Я натянул тогу через голову, словно человек, идущий на жертвоприношение; это обеспечивало некоторую анонимность. Никто из тех, кто знал меня как осведомителя, не ожидал увидеть меня в официальной одежде – ну, разве что кто-то уже знал, что я сегодня был на похоронах. Я двинулся прямиком через открытую траву к главному храму в дальнем углу храма.
Был уже поздний вечер. Солнце стояло над храмом, оставляя его лишь тёмным контуром. Все, кто там был, терялись из виду, невидимые на фоне здания.
Однако, если бы они посмотрели в мою сторону, то увидели бы меня, ярко освещённую фигуру в тоге, шагающую к ним на открытом пространстве, совершенно одного. Если бы я приближался к злодеям, они могли бы и не заподозрить, что у меня всё ещё спрятан запасной меч Петро в одежде.
С другой стороны, если бы они знали, зачем я их преследую, они могли бы догадаться, что я приду вооружённым. Они и сами были бы вооружены. Поскольку они находились в религиозном комплексе, их оружие тоже было спрятано. Здесь могло прятаться множество из них. Они, вероятно, знали меня; я же мог их не узнать.
Я добрался до храма Кибелы. Незаметно обыскал его. Тога помогла мне стать приемлемым. У Великой Матери был прямоугольный храм скромных размеров, внутри которого она возлежала в своей короне с башенками; она обратила на меня спокойный взгляд, когда я вторгся в её безмолвное святилище. В присутствии могущественных женщин доносчики – почтительные мужчины; я извинился за то, что потревожил её.
С пустыми руками я вышел обратно на улицу.
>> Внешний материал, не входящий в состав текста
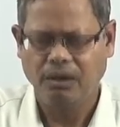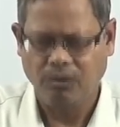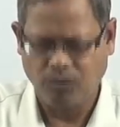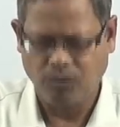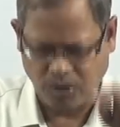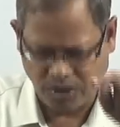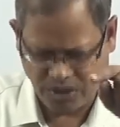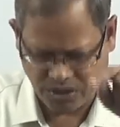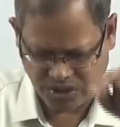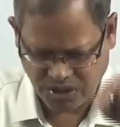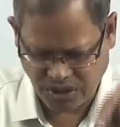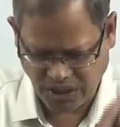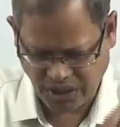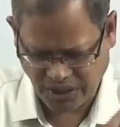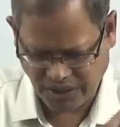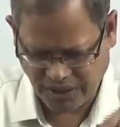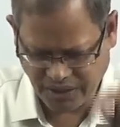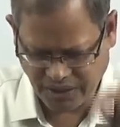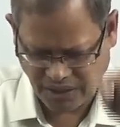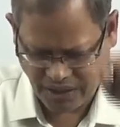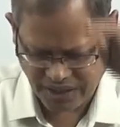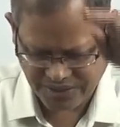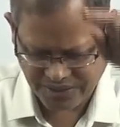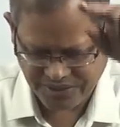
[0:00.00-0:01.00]
ఒకసారి
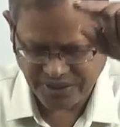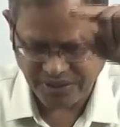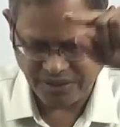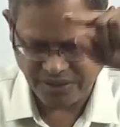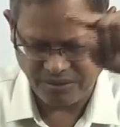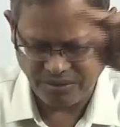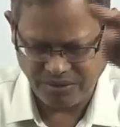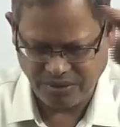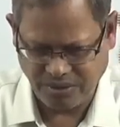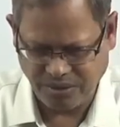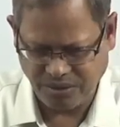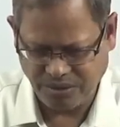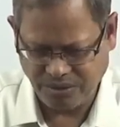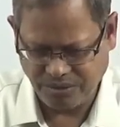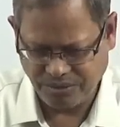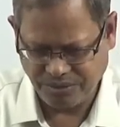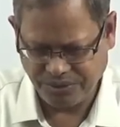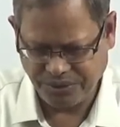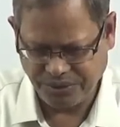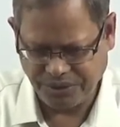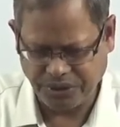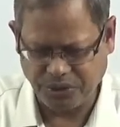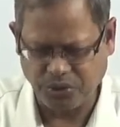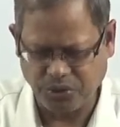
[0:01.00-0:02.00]
ఆ చక్రంలో
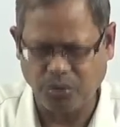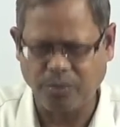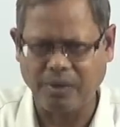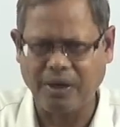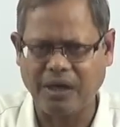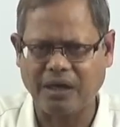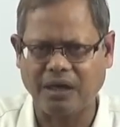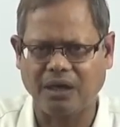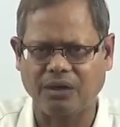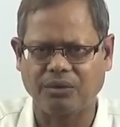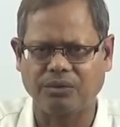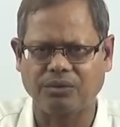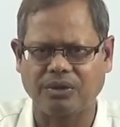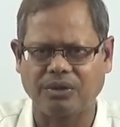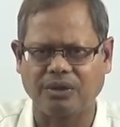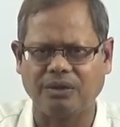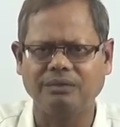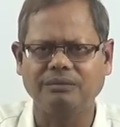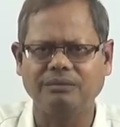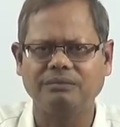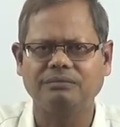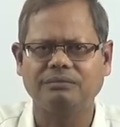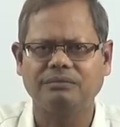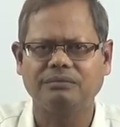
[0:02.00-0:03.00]
దిగువ భాగాన
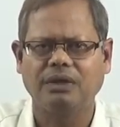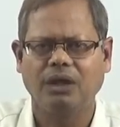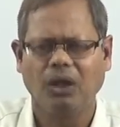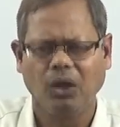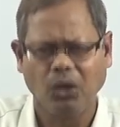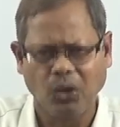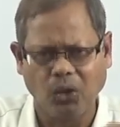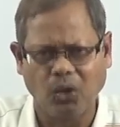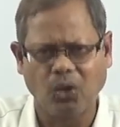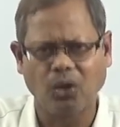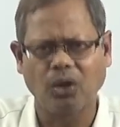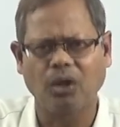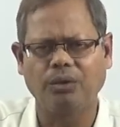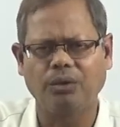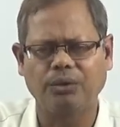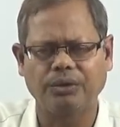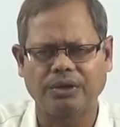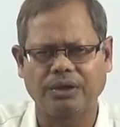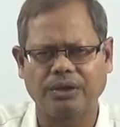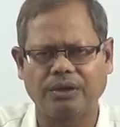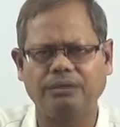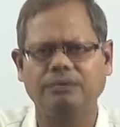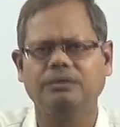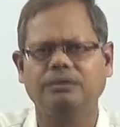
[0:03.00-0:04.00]
ఉంటాం లోలో
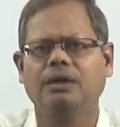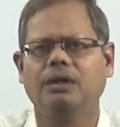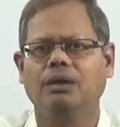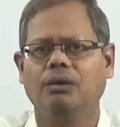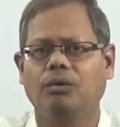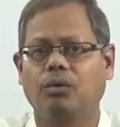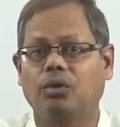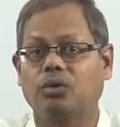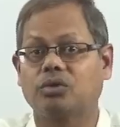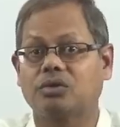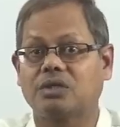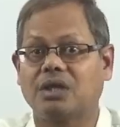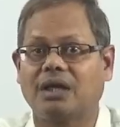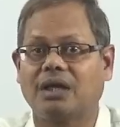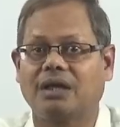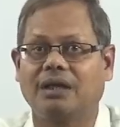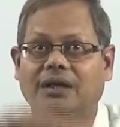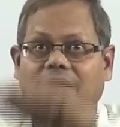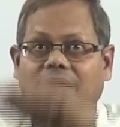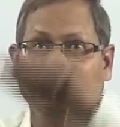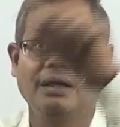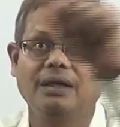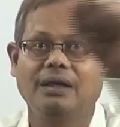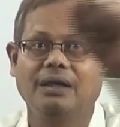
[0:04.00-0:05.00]
ఉంటాం ఒకసారి
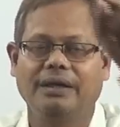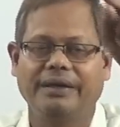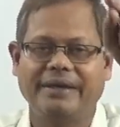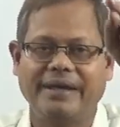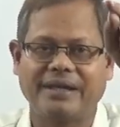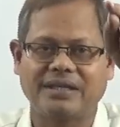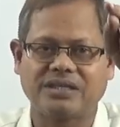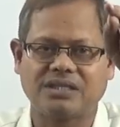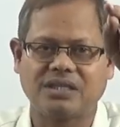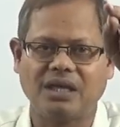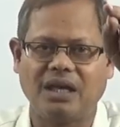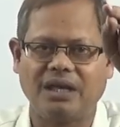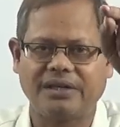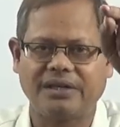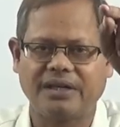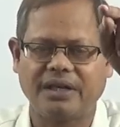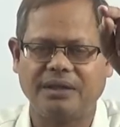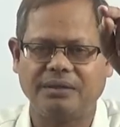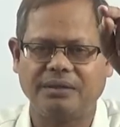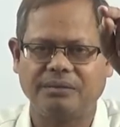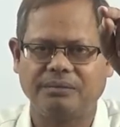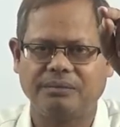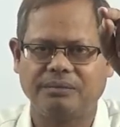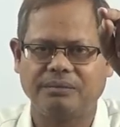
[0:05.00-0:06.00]

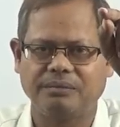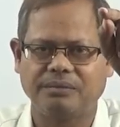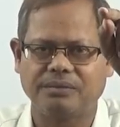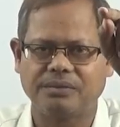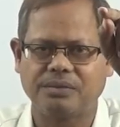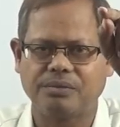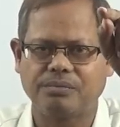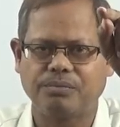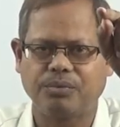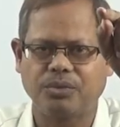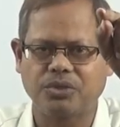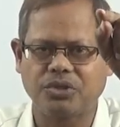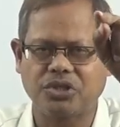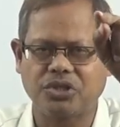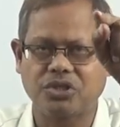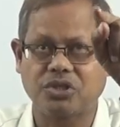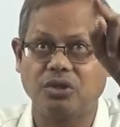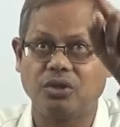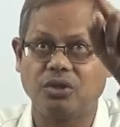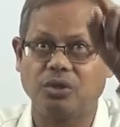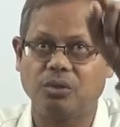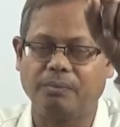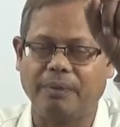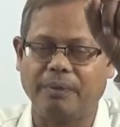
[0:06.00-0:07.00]
ఎగ్జాల్టెడ్
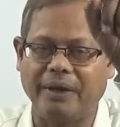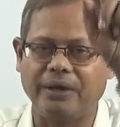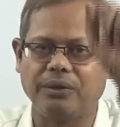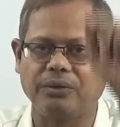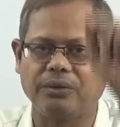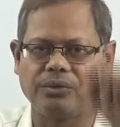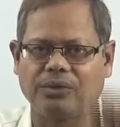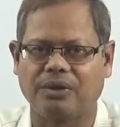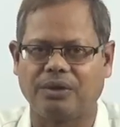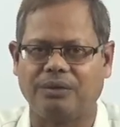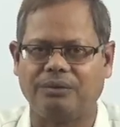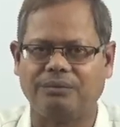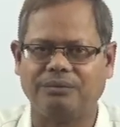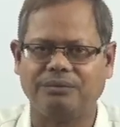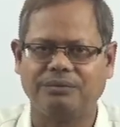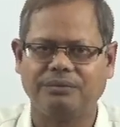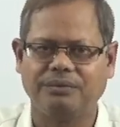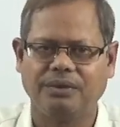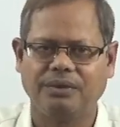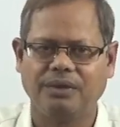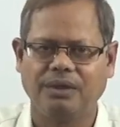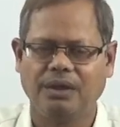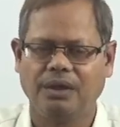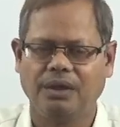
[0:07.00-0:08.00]
పొజిషన్లో పైన ఉంటాం
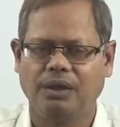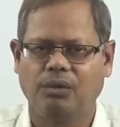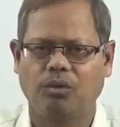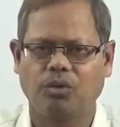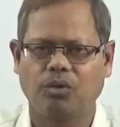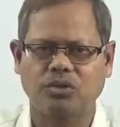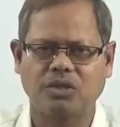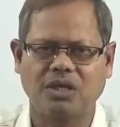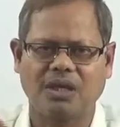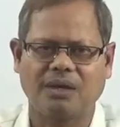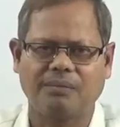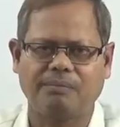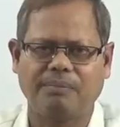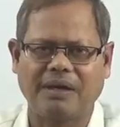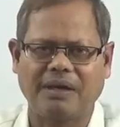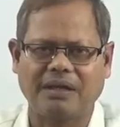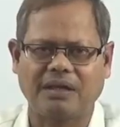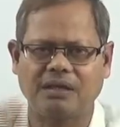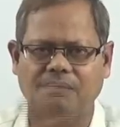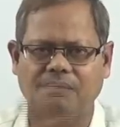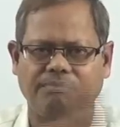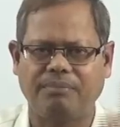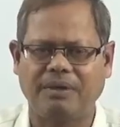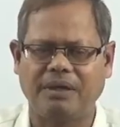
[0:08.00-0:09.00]
ఒకసారి
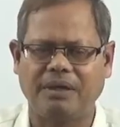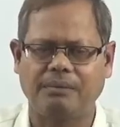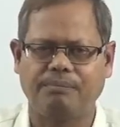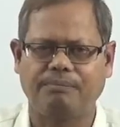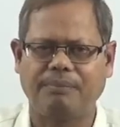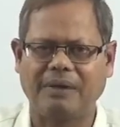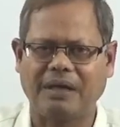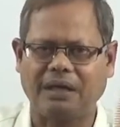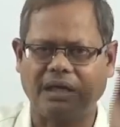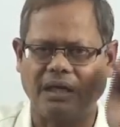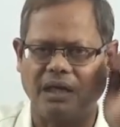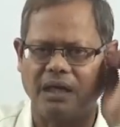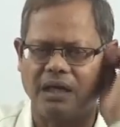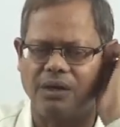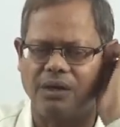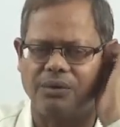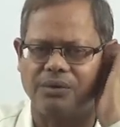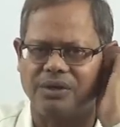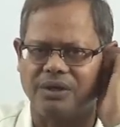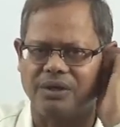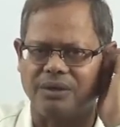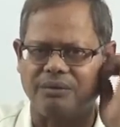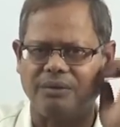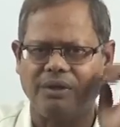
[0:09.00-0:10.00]
పక్క పక్కలుగా
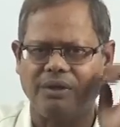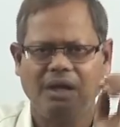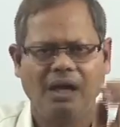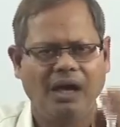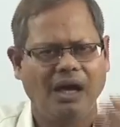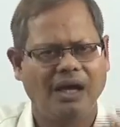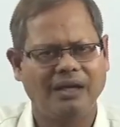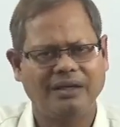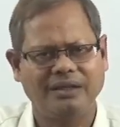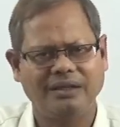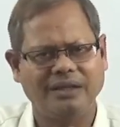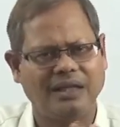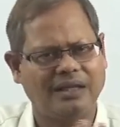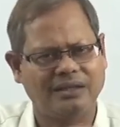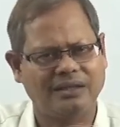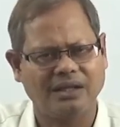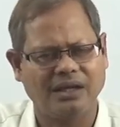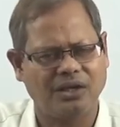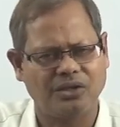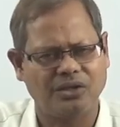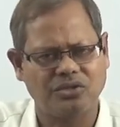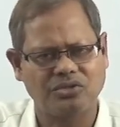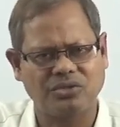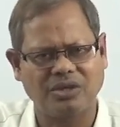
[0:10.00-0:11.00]
ఉంటాం అంటే ఇదంతా
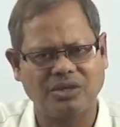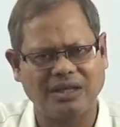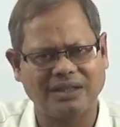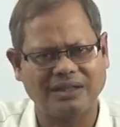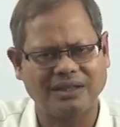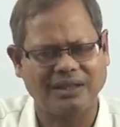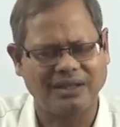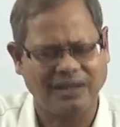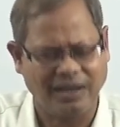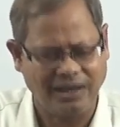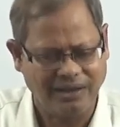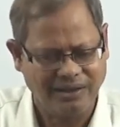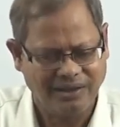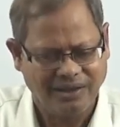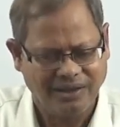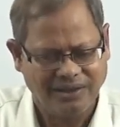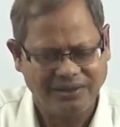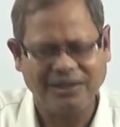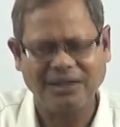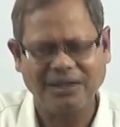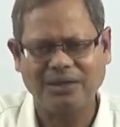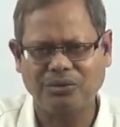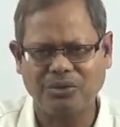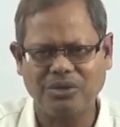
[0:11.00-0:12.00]
నడుస్తున్నది కదా
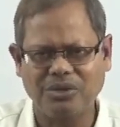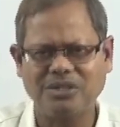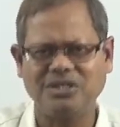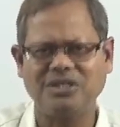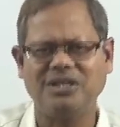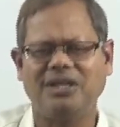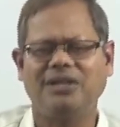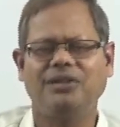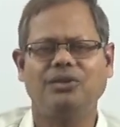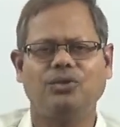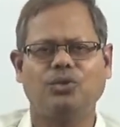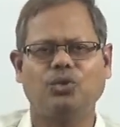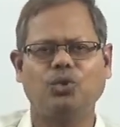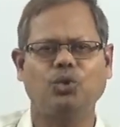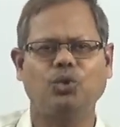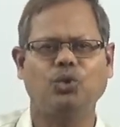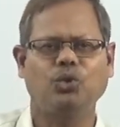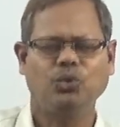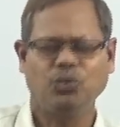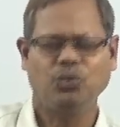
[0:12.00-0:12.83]
దీని గురించి ఎందుకు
Нетерпеливо стряхнув тогу с головы, чтобы не чувствовать себя так приглушённо; я провёл рукой по кудрям, всё ещё покрытым солью после вынужденного вчерашнего купания. С этих серых ступеней храма свет теперь был мне на руку. Это должно было быть волшебное время: ранний вечер, августовское солнце ещё жаркое и до заката ещё несколько часов, тёмно-синее небо, сила солнечного света ещё не ослабевает, хотя день уже клонился к закату.
Надвигались поздние сумерки. Камни храма излучали тепло. Впитывая атмосферу, пока моё кошмарное чувство усиливалось, я ощущал море, совсем рядом, за спиной, и город, убегающий влево.
Многие из тех, кто был в святилище ещё несколько мгновений назад, уже исчезли. Те, кто остался, тихо ходили. Музыка стихла.